Ringfort (Rath), Ballaghbehy, Co. Limerick
Co. Limerick |
Ringforts
There is something quietly disorienting about looking for a ringfort that has, for all practical purposes, been erased.
A rath, as these early medieval earthwork enclosures are commonly known, would once have presented a clear circular bank and ditch, marking out a defended farmstead or the home of a local landowner. The one at Ballaghbehy in County Limerick has been reduced to something far more ambiguous, levelled around 1980 according to local memory, with the surrounding field boundaries removed along with it. What remains is not quite nothing, but it demands patience and a certain willingness to read the ground rather than look at it.
The monument was still clearly recorded on the 1923 Ordnance Survey six-inch map as an embanked circular enclosure, which tells us that it survived more or less intact into the twentieth century. Compiled by Denis Power and uploaded to the record in August 2011, the survey notes describe a site on a south-southwest-facing slope, now given over to pasture. The overall form, roughly 22.3 metres north to south and 22 metres east to west, can still be made out as a circular area partially enclosed on the northwest to north by a low earthen bank, standing only about 25 centimetres high and around 7 metres wide. A very slight scarped edge, where the ground has been cut back rather than built up, defines part of the northern arc. More intriguing still is a very low oval rise in the centre of the interior, measuring roughly 10 metres by 7.5 metres, whose original function is not noted in the record.

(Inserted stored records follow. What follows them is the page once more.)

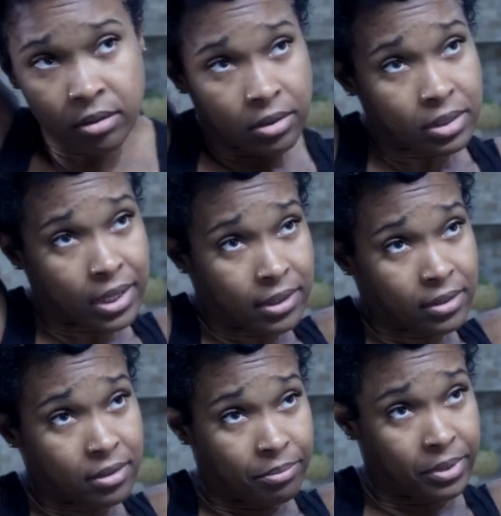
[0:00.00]
Looks like
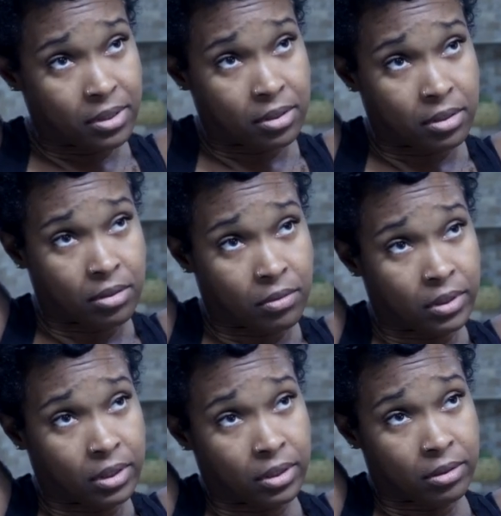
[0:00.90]
it's some business
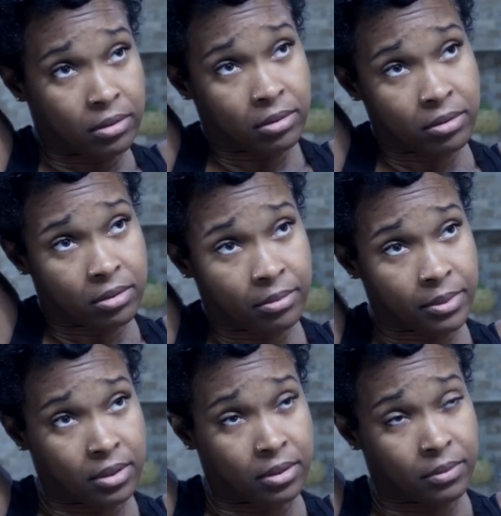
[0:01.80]
going here. So let
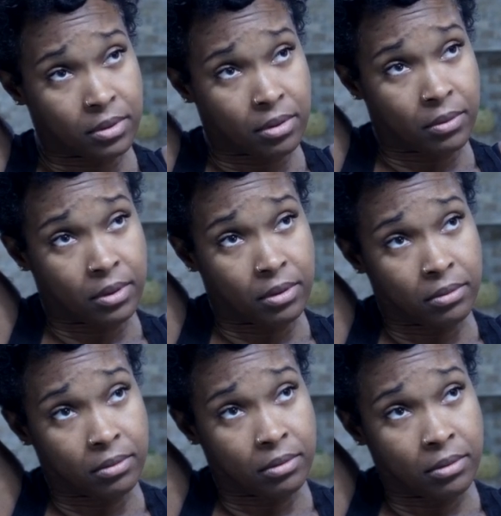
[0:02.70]
me see what's going
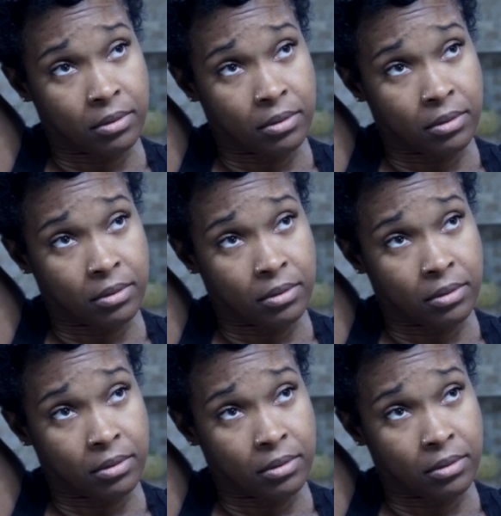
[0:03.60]
on.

Visitors should approach this one with modest expectations and good footwear. The interior surface is marshy, sloping gently downward toward the south-southwest, and the ground will be soft underfoot in all but the driest months. Two mature trees grow within the enclosure and serve as useful reference points once you are on site. The low bank to the north is the most legible surviving feature, though it is barely knee-height at best. The central rise is subtle enough that it can take a moment to locate, particularly in poor light or when the grass is long. The surrounding field system has been cleared away, which means the rath sits without its original landscape context, making it harder to read how it once related to nearby boundaries or approaches.